Karl-Markus Gauß / Kurt Kaindl
One of the misconceptions of our time is the assumption that there is little left in Europe to be discovered. Karl-Markus Gauß and Kurt Kaindl prove otherwise with their reportage on the 'other’ Europe, where luxury and the "cutting edge" have not yet reached. In a collaborative effort, Gauß took up pen and, together with Kaindl and his camera, began a journey through the ten new members of the European Union to seek out the cultural richness of Europe¹s unknown corners and unrevealed lives. The following is a small selection from their work since 1999 on the new member countries of Central, Eastern,- and Southern Europe.
Karl-Markus Gauß was born in Salzburg, Austria in 1954. He lives there as a freelance writer of essays and literary criticism and publishes of one of the finest Austrian literary journals, Literatur und Kritik. Mr. Gauß is one of the most sought-after writers in German-speaking feuilletons. He has won numerous honors and prizes such as the National Award for Cultural Journalism (1994), the Honorary Prize of the Austrian Booktrade for Tolerance in Thought and Action (2001), as well as the Rene Marcic Prize(2004). Gauß is well known for his recent, selective study of minority groups in Central Europe i.e. Die sterbenden Europäer (2001) with photographs from Kurt Kaindl, as well as for his contributions to the newspapers, die Zeit and der Standard.
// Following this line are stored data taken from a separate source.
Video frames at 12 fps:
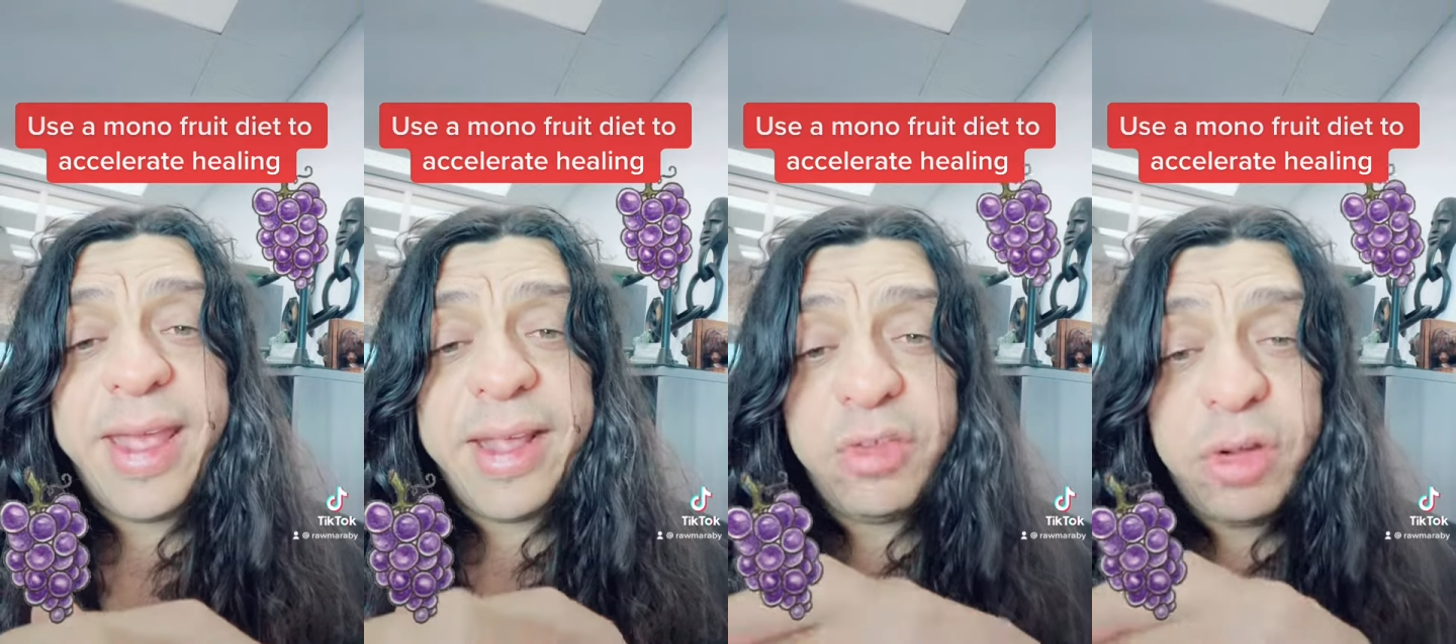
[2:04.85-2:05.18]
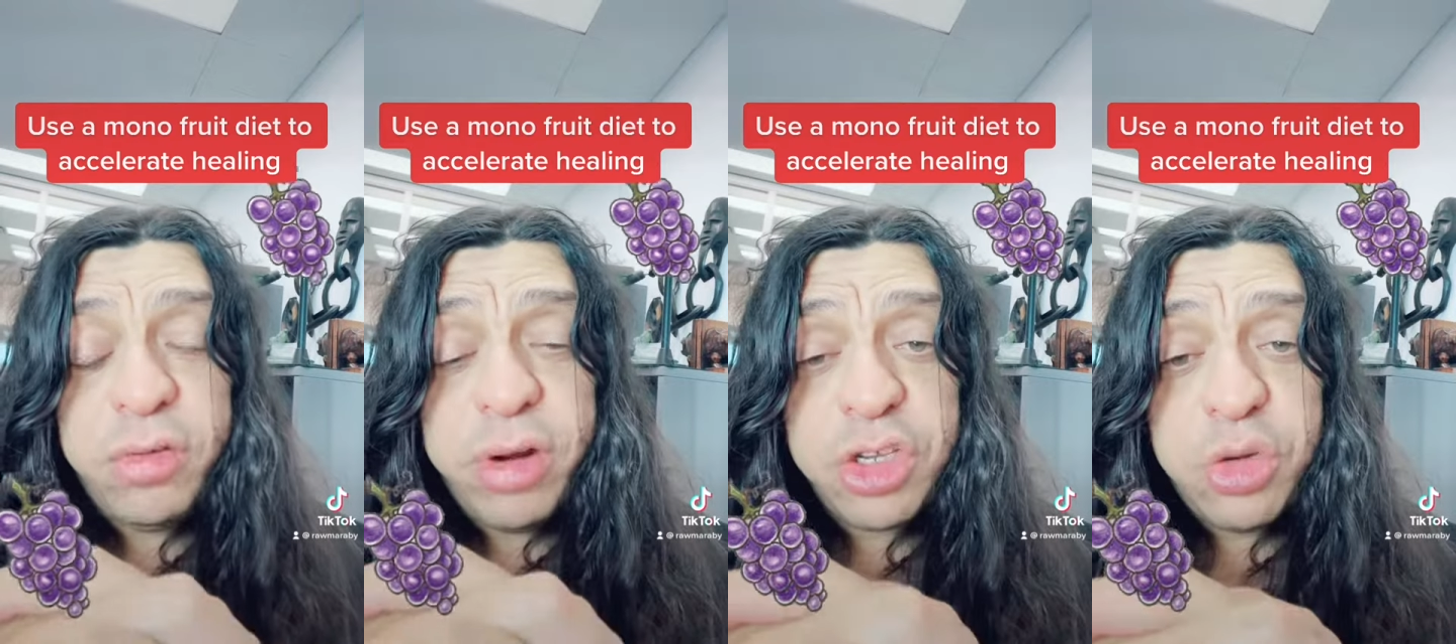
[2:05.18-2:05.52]
and
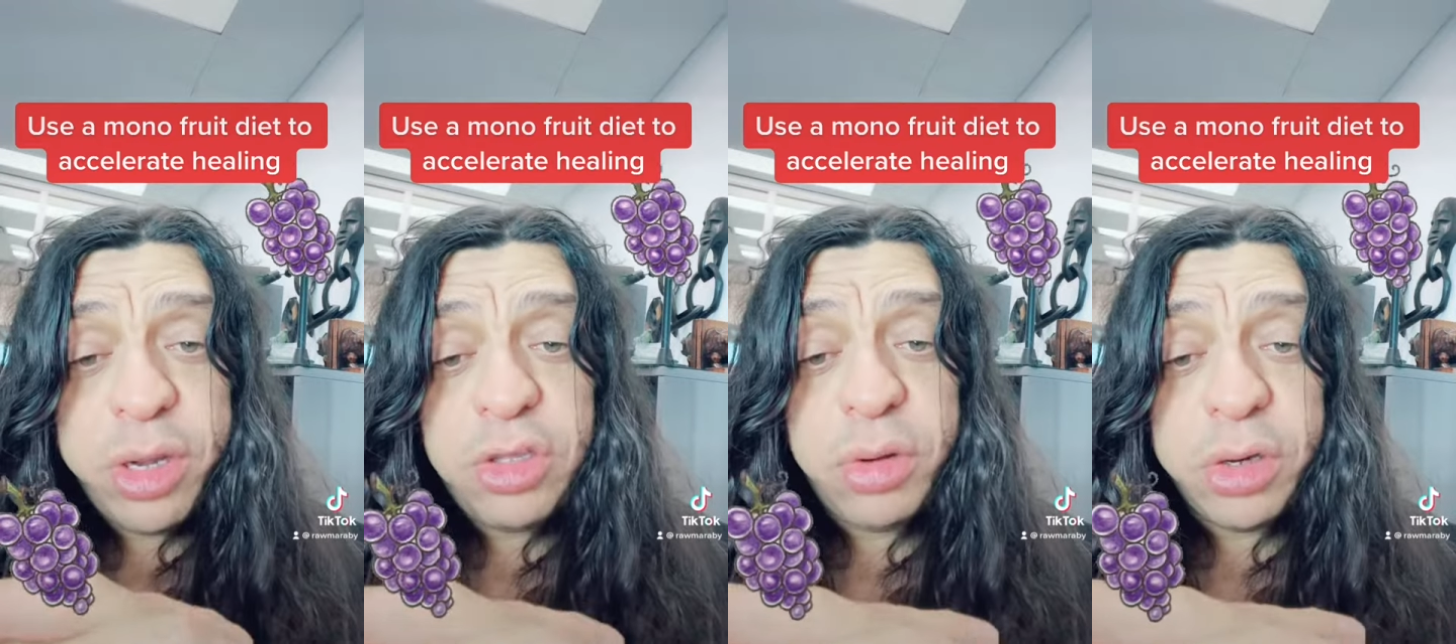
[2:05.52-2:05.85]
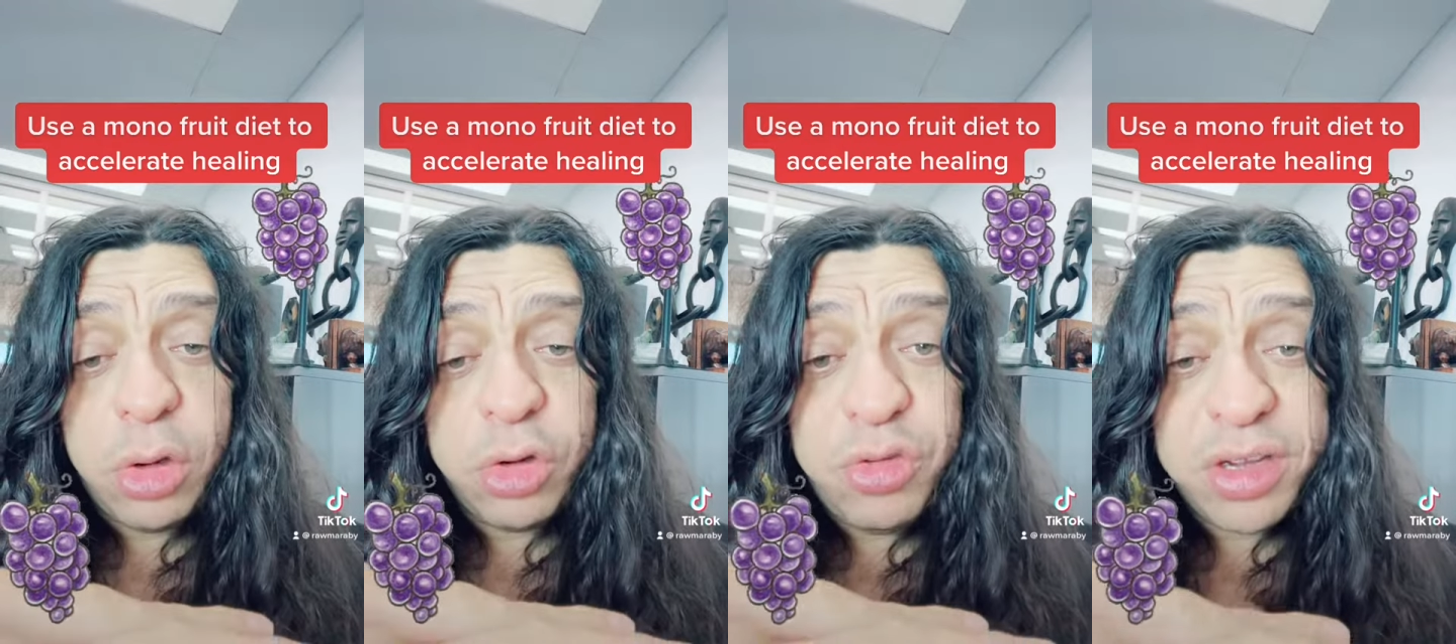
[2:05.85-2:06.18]
graduate to
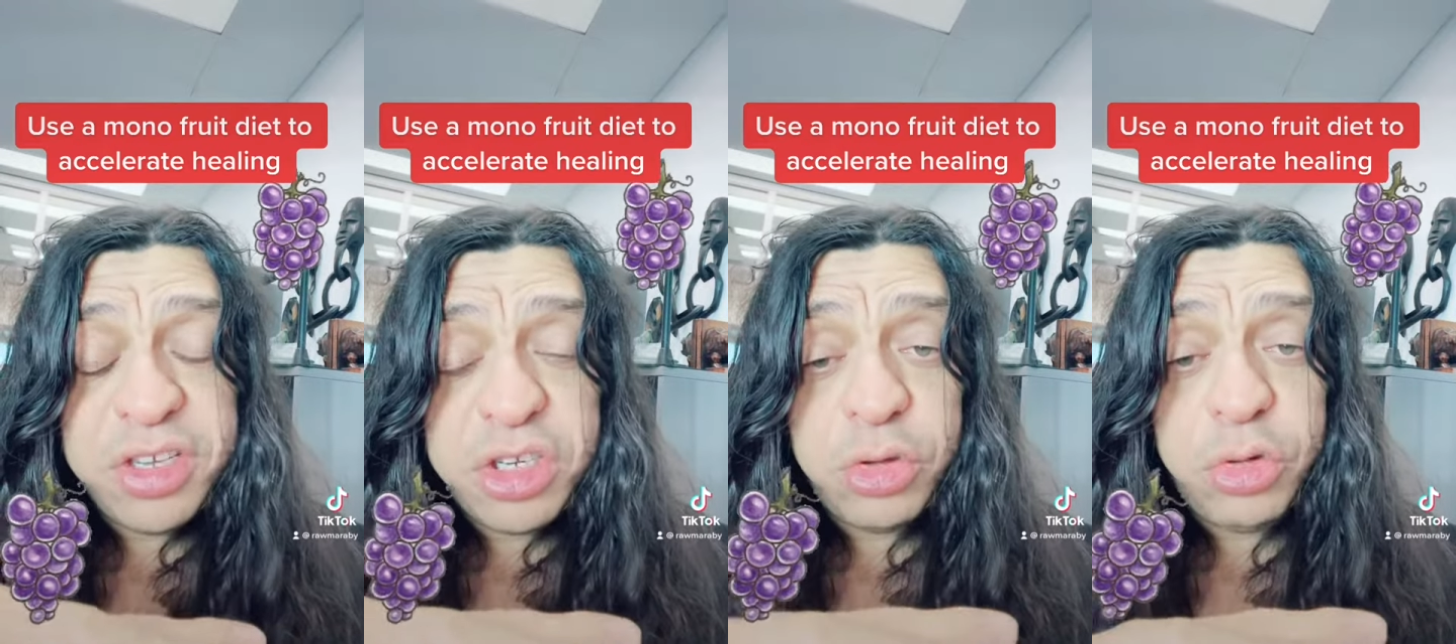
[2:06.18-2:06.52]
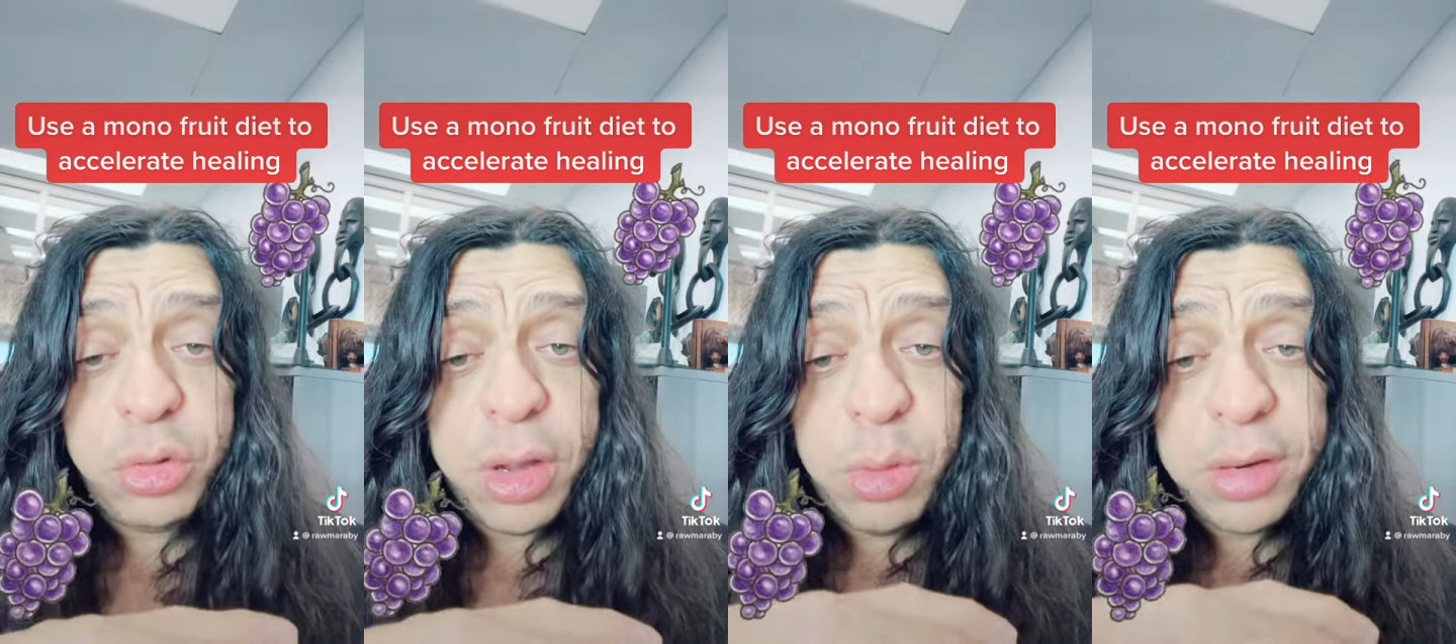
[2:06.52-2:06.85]
it or transition
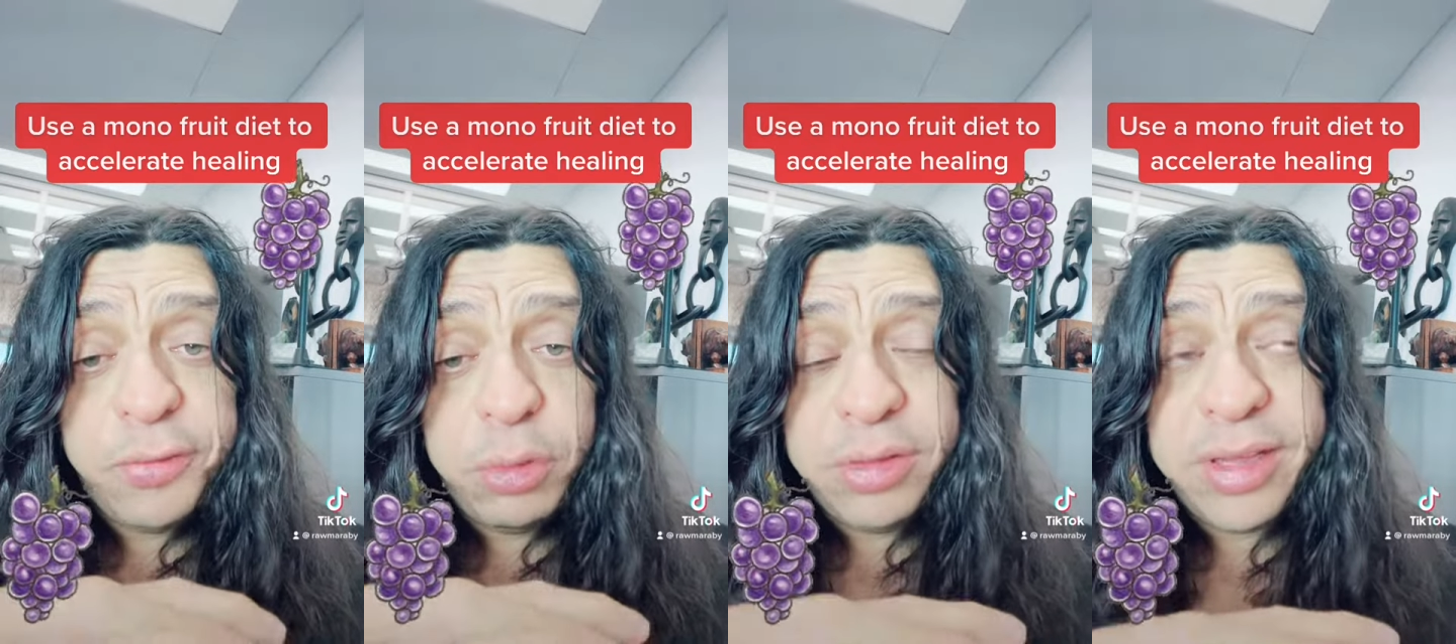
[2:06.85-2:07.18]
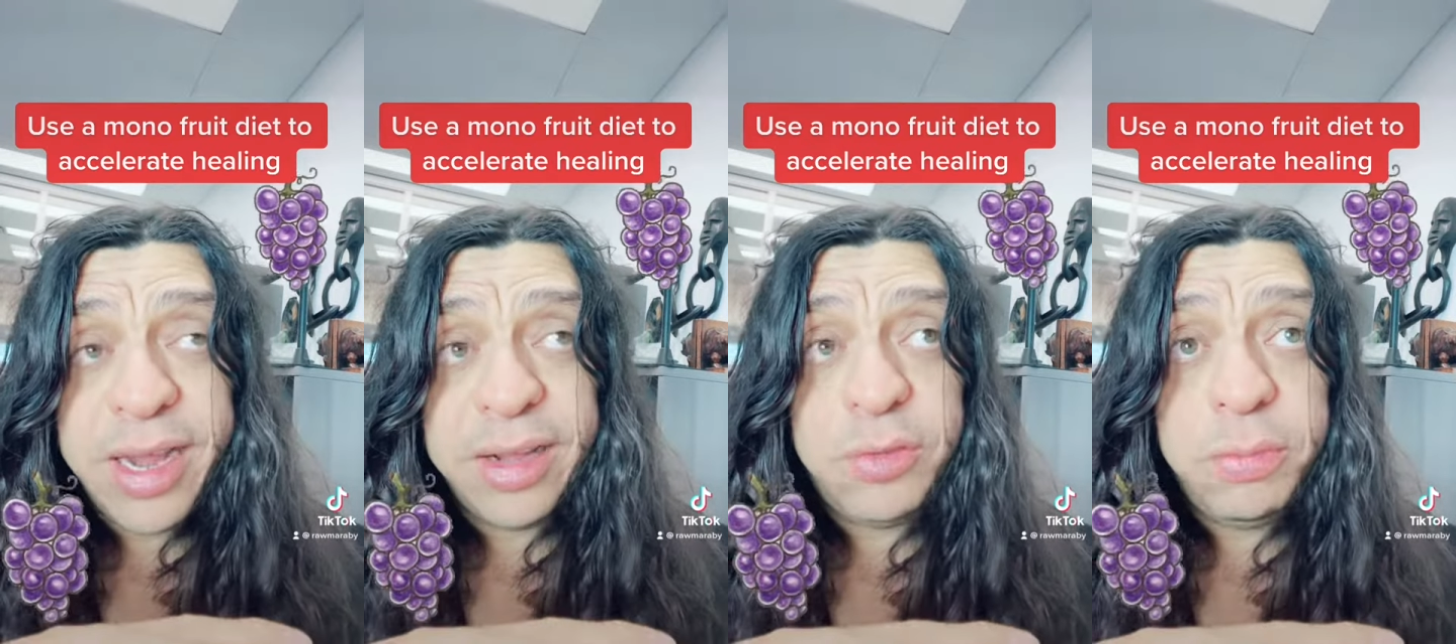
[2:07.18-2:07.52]
to a one fruit diet.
Born in Gmunden, Austria in 1954, Kurt Kaindl works as a photographer, curator and media specialist in Salzburg. He has exhibited his own photographic oeuvre for nearly 30 years. In 1981 he co-founded the gallery "Fotohof." He received a Ph.D in literature in 1983. He has held lecturing positions at the Universities of Salzburg, Munich, Eichstätt, Bamberg, and at Georgia State University in Atlanta, and has taught the history and theory of Press Photography. He has authored numerous publications on the history of photography in Austria. Publications of illustrated books include Innergebirg. Wege in die Tauern (1986); Wurzmühle. Industriearchäologie aus dem oberen Waldviertel (1994), Abfischen (1997) and Die unbekannten Europäer (2002).
We have chosen the photograph "Ritual Crossing of Borders in Pongratzen" as front cover for this issue. The Austrian-born photographer, Inge Morath, took this picture of the boundary stone between Austria and Slovenia shortly before her death. For more than eight decades the village of Pongratzen was split in half by this border. To celebrate their common heritage, it was the custom of the inhabitants to cross to the other side once a year. While exploring the meaning of visible and invisible boundaries, of space and time, Inge Morath captured the true significance of European enlargement. The photo has now become history.